# Your assignment
The full set of entries is to be printed exactly, with pictures excluded.

# Data for review

-------------------------

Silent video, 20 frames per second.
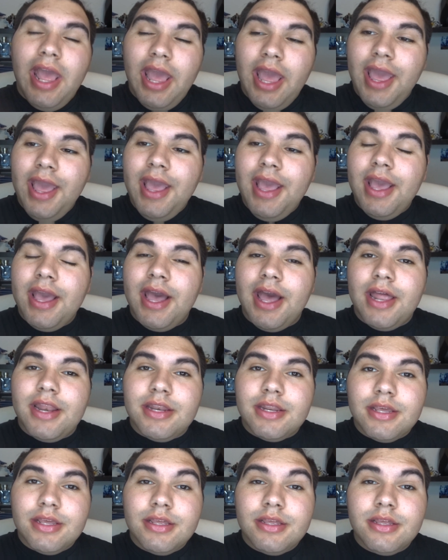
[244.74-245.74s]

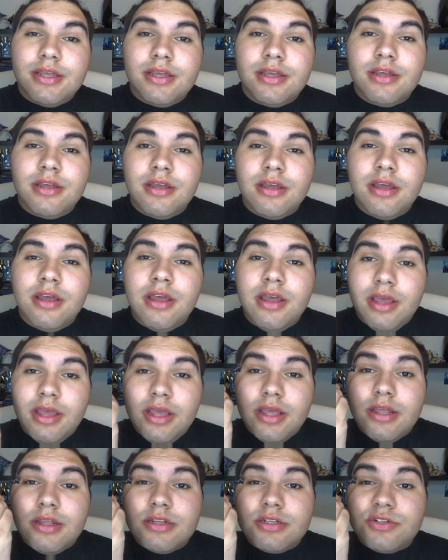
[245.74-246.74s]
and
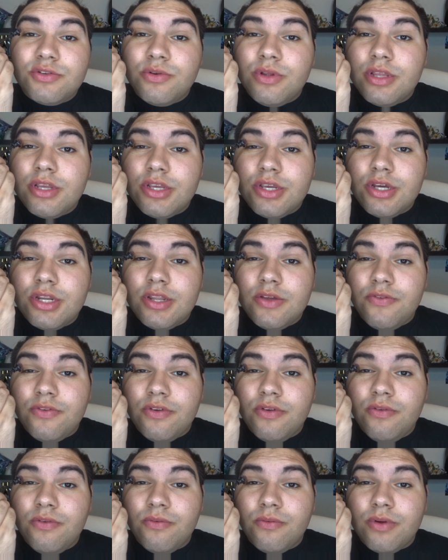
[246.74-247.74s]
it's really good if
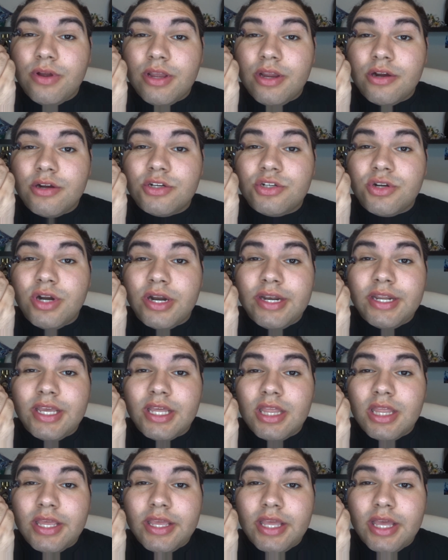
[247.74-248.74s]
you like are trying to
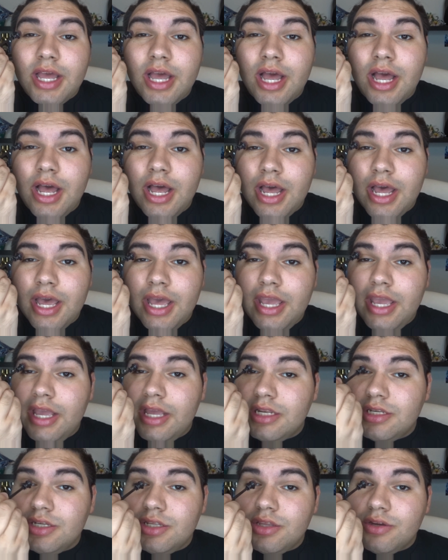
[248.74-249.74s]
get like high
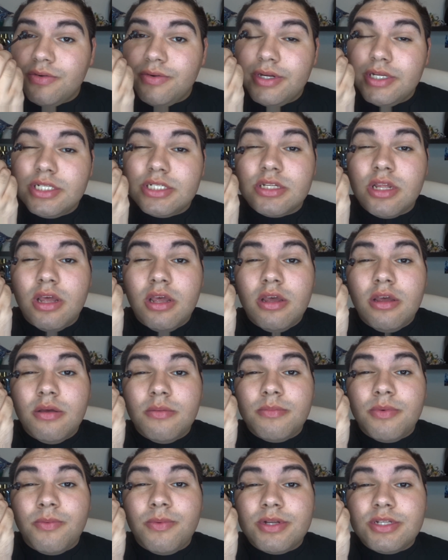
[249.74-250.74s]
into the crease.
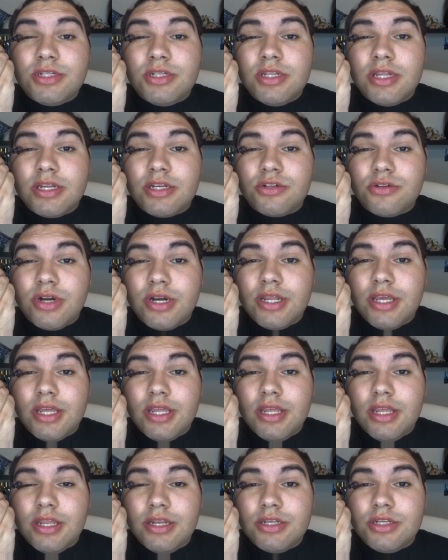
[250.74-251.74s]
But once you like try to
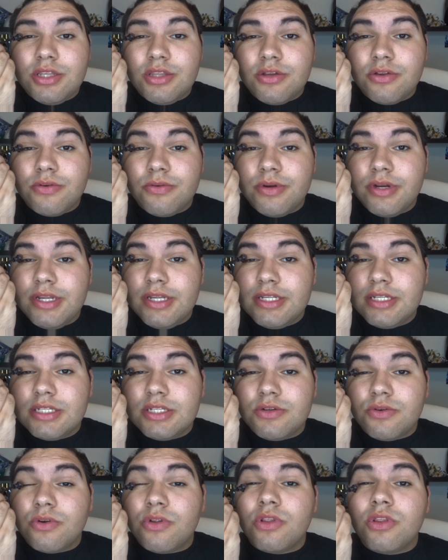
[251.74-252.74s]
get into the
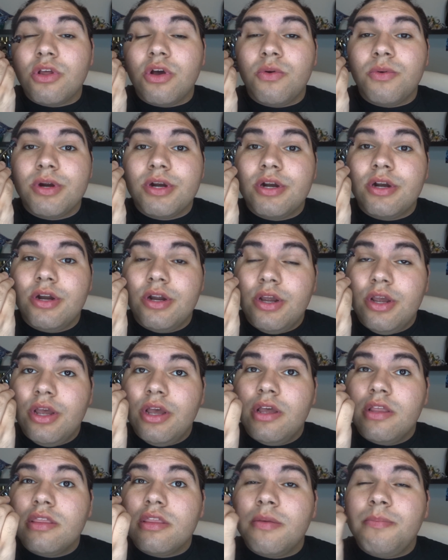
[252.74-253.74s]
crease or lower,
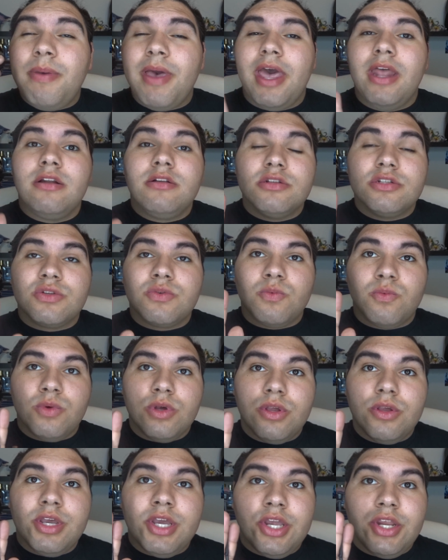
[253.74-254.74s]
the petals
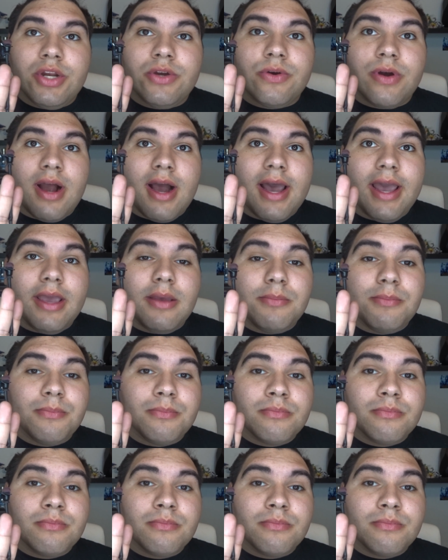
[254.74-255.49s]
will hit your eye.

-------------------------

# Expected output
Silent video, 20 frames per second.
[244.74-245.74s]

[245.74-246.74s]
and
[246.74-247.74s]
it's really good if
[247.74-248.74s]
you like are trying to
[248.74-249.74s]
get like high
[249.74-250.74s]
into the crease.
[250.74-251.74s]
But once you like try to
[251.74-252.74s]
get into the
[252.74-253.74s]
crease or lower,
[253.74-254.74s]
the petals
[254.74-255.49s]
will hit your eye.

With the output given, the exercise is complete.